Karstobjekt sind in der Schweiz in grosser Zahl anzutreffen. Nicht jede der heute über 9'000 bekannten Höhlen hat jedoch dieselbe Bedeutung.

Um die Schutzwürdigkeit einheitlich und nachvollziehbar beurteilen und einen Schutzgrad bestimmen zu können, hat die SGH in Zusammenarbeit mit der «Arbeitsgruppe Geotopschutz Schweiz», die der Schweizerischen Akademie der Naturwissenschaften angegliedert ist, bereits 1997 nachfolgende Kriterien festgelegt:

- Seltenheit / Einzigartigkeit (gibt es in der betrachteten Region eine ähnliche Erscheinung?)
- Ursprünglichkeit / Ganzheitlichkeit / Erhaltungszustand (möglichst wenig Veränderungen durch den Menschen)
- Zeugnis für einen Zeitabschnitt der Erdgeschichte / für bestimmte Vorgänge (z.B. Sinterbildung oder Neotektonik) / für besondere Geländeformen und Phänomene
- Wissenschaftliche Bedeutung (Erhaltung für zukünftige Untersuchungen)
- Didaktischer, erzieherischer Wert
- Kulturhistorische Bedeutung

Gefährdung

Nach dem Motto «man schützt nur, was man kennt und liebt» gilt es Höhlen überhaupt erst zu entdecken, um sie nicht aus Unkenntnis möglichen Gefährdungen auszusetzen.

Im Alltag lernen wir die Natur als Ort des stetigen Wandels kennen. Im Zusammenhang mit Karst müssen wir unsere Wahrnehmung jedoch anpassen, weil hier die natürlichen Vorgänge oft stillzustehen scheinen. Sie laufen derart langsam ab, dass wir Veränderungen in unserer beschränkten Lebens- und Beobachtungszeit kaum mehr zu erkennen vermögen. Umso wichtiger sind sehr genaue Messungen, eine wissenschaftliche Dokumentation der Zustände und möglichst umfassende Kenntnisse aller Entwicklungen.
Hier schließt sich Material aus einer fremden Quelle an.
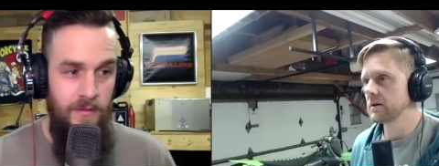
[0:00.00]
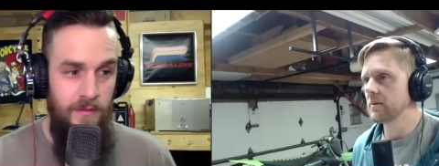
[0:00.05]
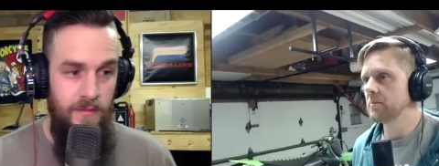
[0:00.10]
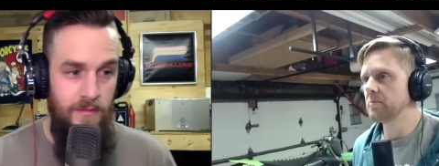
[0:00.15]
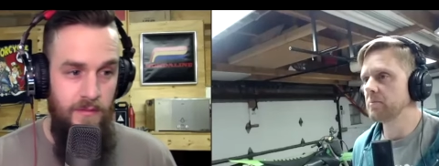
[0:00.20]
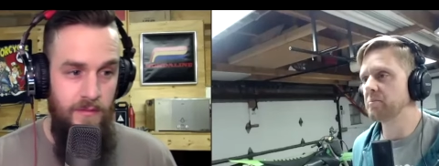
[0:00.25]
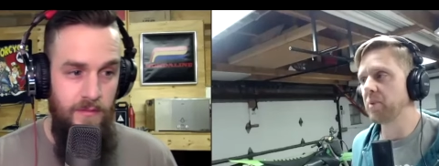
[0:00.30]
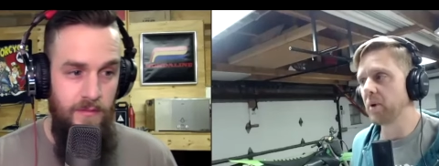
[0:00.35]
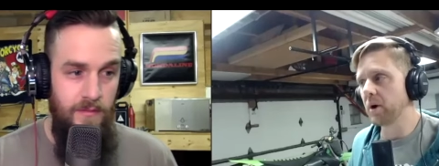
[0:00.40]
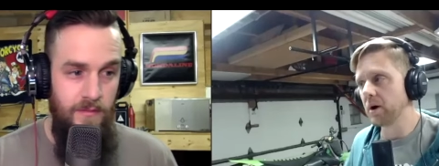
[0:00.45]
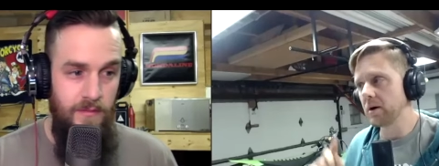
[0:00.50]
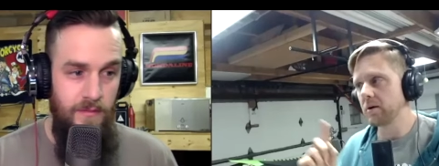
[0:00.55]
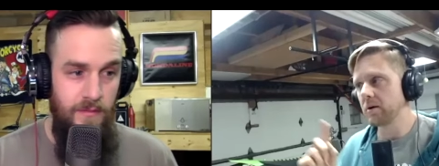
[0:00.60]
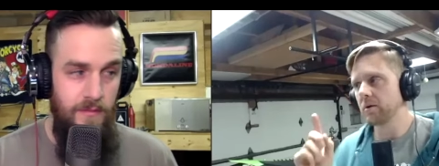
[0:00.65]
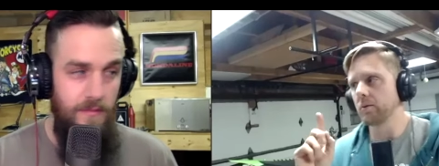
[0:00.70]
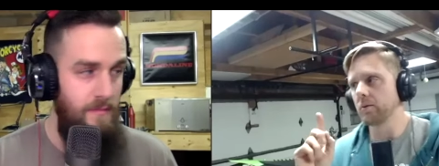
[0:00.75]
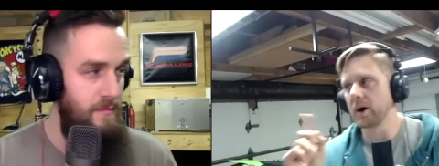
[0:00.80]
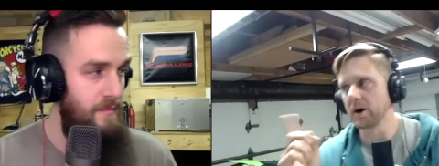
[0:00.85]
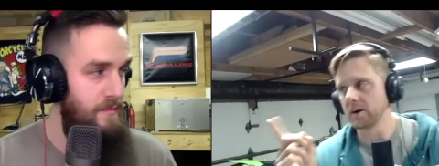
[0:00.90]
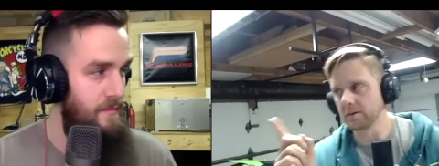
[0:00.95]
Speaker 1: But,
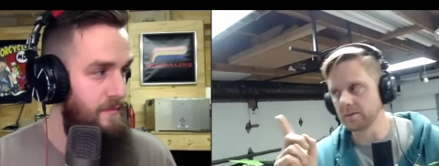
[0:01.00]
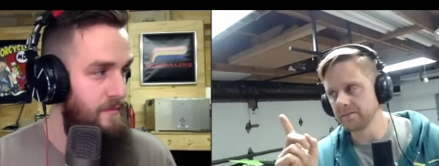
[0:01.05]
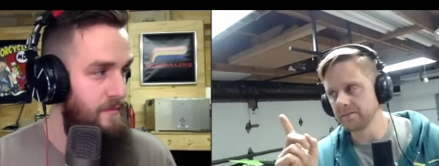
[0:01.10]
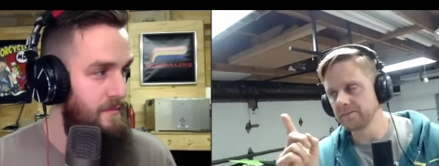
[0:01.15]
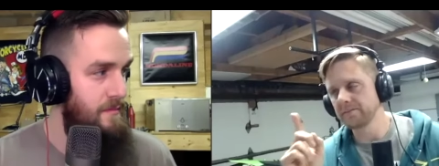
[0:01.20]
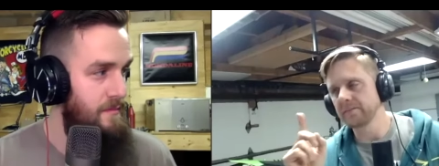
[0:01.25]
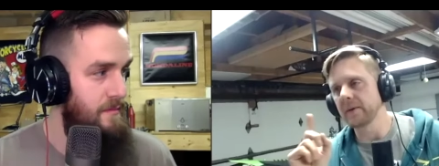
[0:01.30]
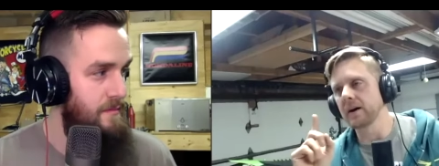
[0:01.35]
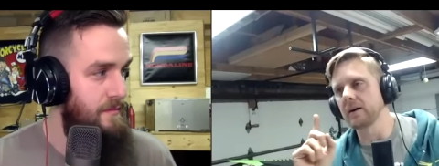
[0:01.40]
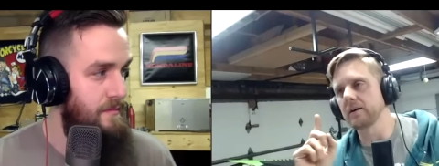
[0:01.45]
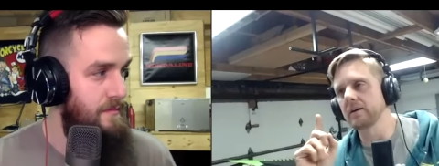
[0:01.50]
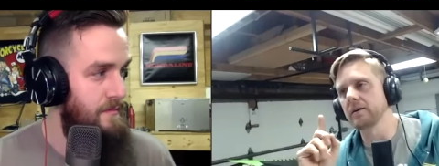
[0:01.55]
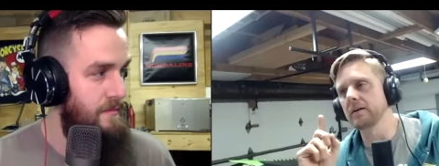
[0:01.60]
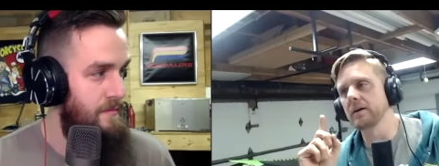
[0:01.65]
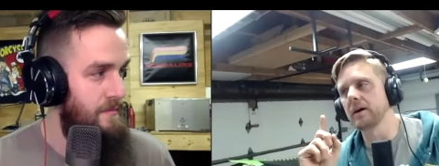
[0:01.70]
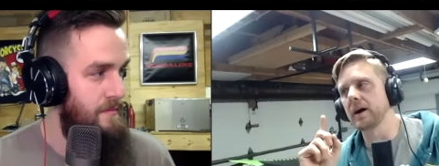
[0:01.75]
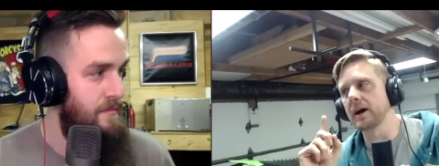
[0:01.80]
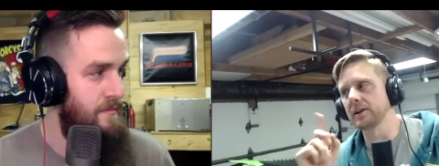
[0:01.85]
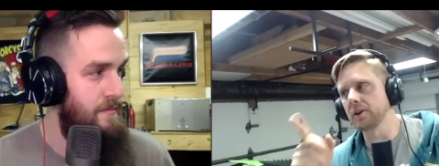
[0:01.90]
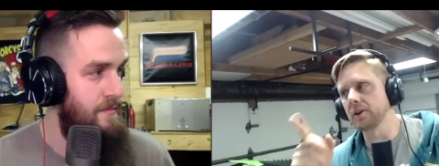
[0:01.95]
well,
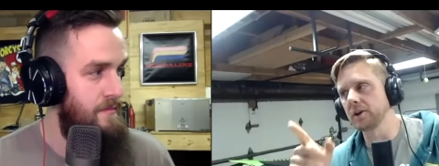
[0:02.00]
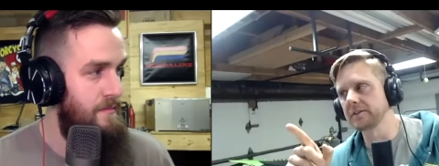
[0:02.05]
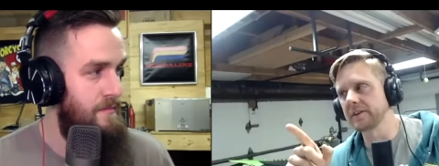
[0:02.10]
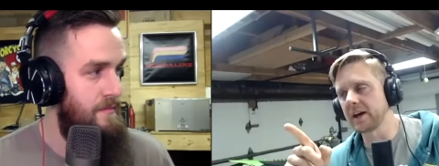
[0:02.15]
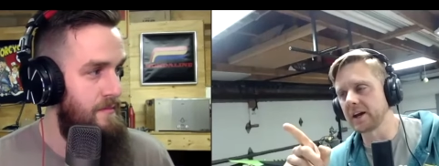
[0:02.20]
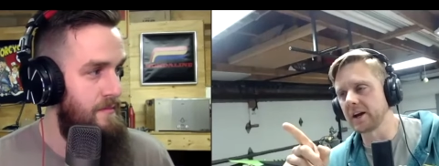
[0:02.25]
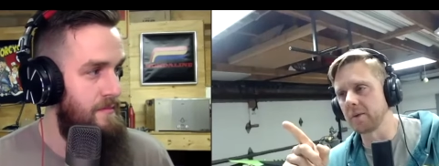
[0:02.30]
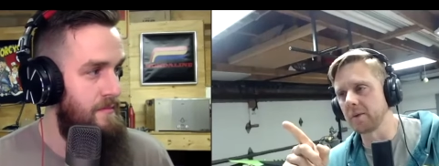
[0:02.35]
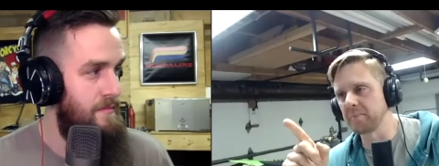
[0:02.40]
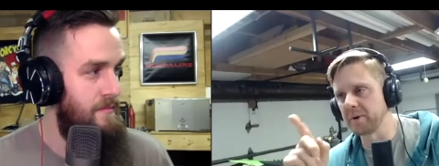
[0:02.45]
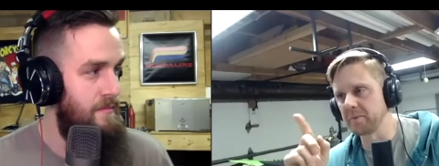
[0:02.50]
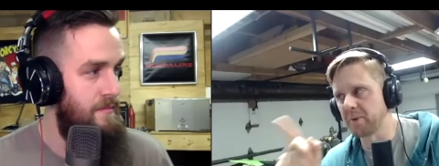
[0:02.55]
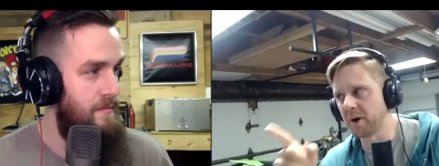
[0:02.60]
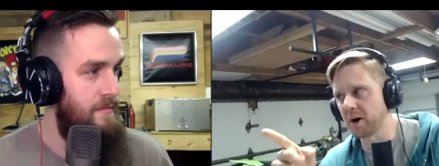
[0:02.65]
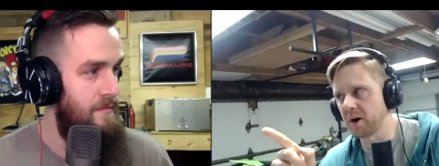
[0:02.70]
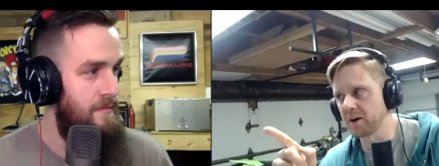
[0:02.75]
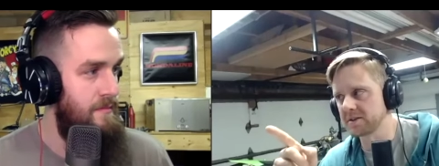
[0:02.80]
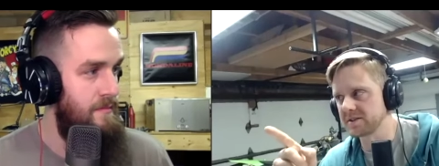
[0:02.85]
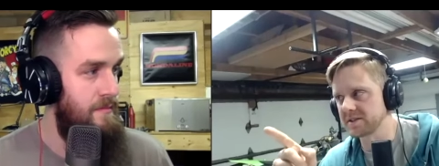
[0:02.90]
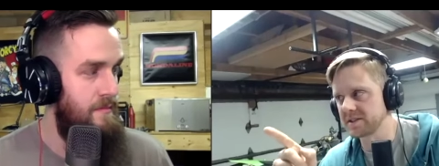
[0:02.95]
I looked that up in
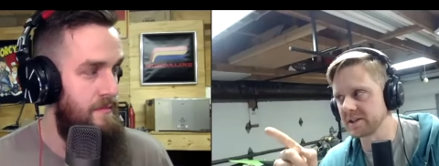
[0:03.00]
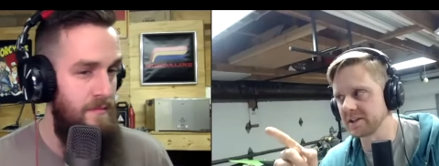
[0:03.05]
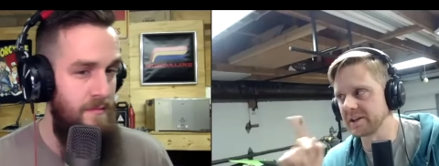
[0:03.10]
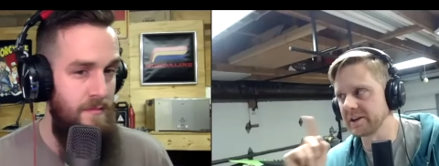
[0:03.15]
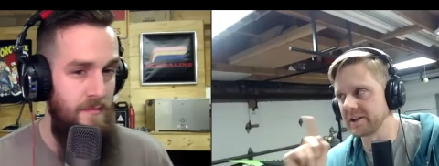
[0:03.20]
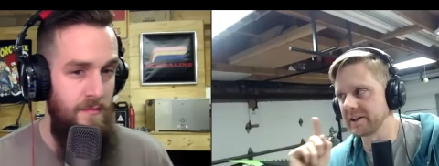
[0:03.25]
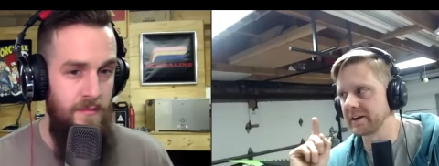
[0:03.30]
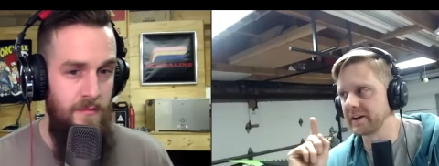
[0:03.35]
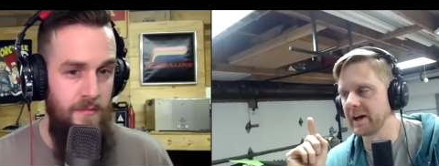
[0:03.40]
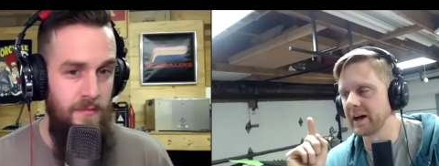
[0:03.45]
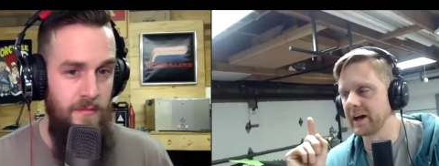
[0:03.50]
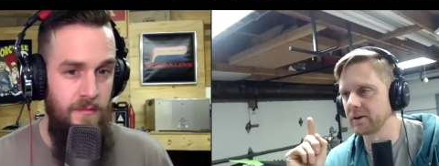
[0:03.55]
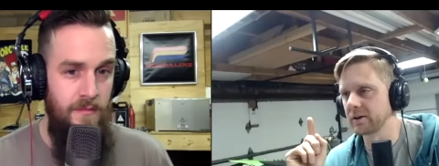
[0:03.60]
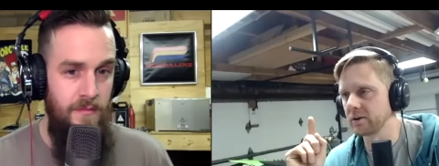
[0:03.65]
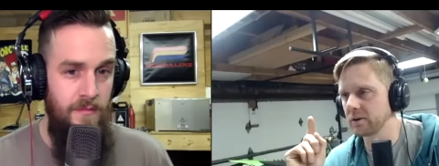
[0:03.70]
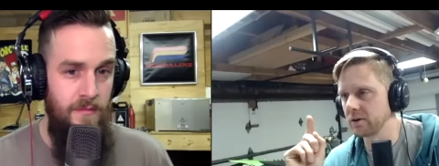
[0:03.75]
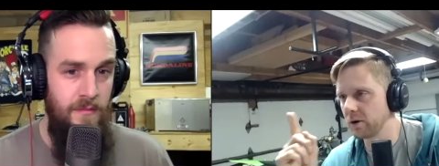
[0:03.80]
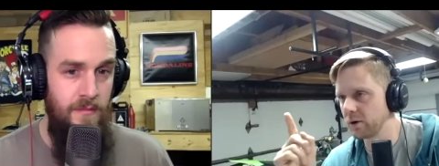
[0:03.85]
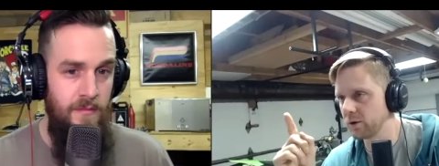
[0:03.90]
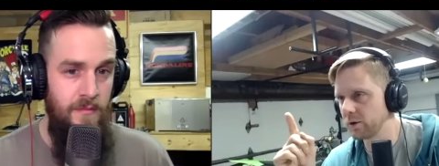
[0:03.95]
Partzilla, and I
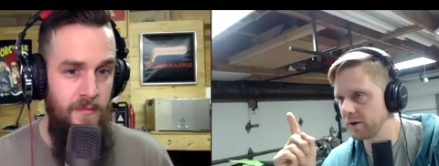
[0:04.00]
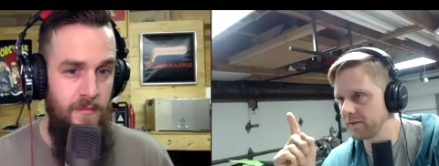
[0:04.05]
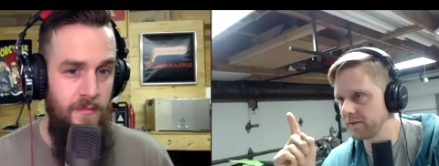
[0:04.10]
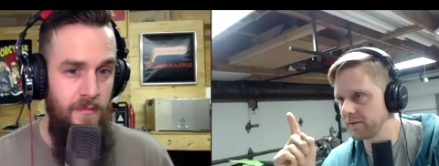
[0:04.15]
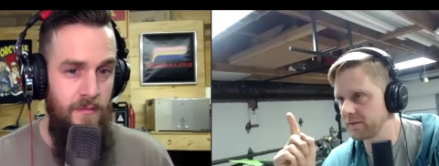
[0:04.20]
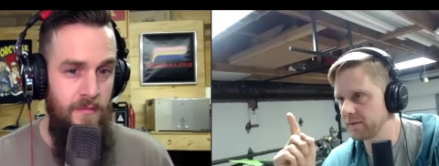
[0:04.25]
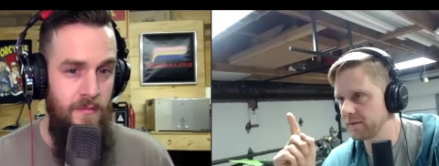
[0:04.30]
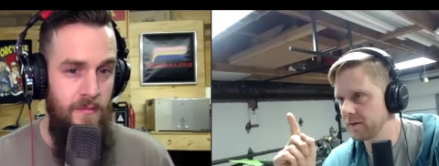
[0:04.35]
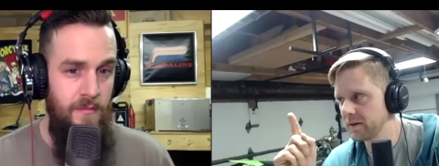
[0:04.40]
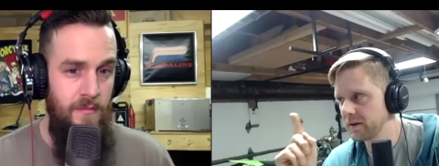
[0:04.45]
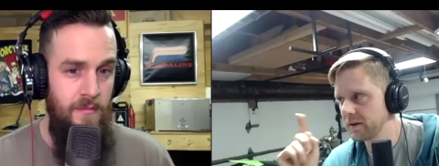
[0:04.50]
don't know if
Bedrohungen unterirdischer Hohlräume von aussen können sein:

- Eintrag von schädlichen Stoffen oder organischem Material in Höhlengewässer (aufgrund der in Karstgebieten oft fehlenden Filterwirkung der Bodenschichten),
- Veränderung des grundsätzlich gleichbleibenden Höhlenklimas durch Bautätigkeit,
- Zerstörung von Lebensraum oder Ablagerungen (wie z.B. Tropfsteinen) durch Bautätigkeit,
- Nutzung von Ressourcen zur unterirdischen Energiegewinnung oder Tropfstein- und Sinterentnahme durch Mineraliensammler.
- Wissenschaftliche Forschungstouren, Freizeitaktivitäten oder kommerzielle Höhlenausflüge gefährden die unterirdische Welt aber auch "von innen". Weil jede Befahrung eine Beeinträchtigung einer Höhle und all ihrer Inhalte mit sich bringen kann, bekennen sich Höhlenforschende freiwillig zu allgemeinen Verhaltensregeln für eine naturverträgliche Ausgestaltung der Erforschung, die in einem Ehrenkodex festgeschrieben sind. Sie zeigen damit auch ihr Bewusstsein, dass möglichst wenig Spuren hinterlassen und Schäden wenn immer möglich vermieden oder möglicht gering gehalten werden müssen.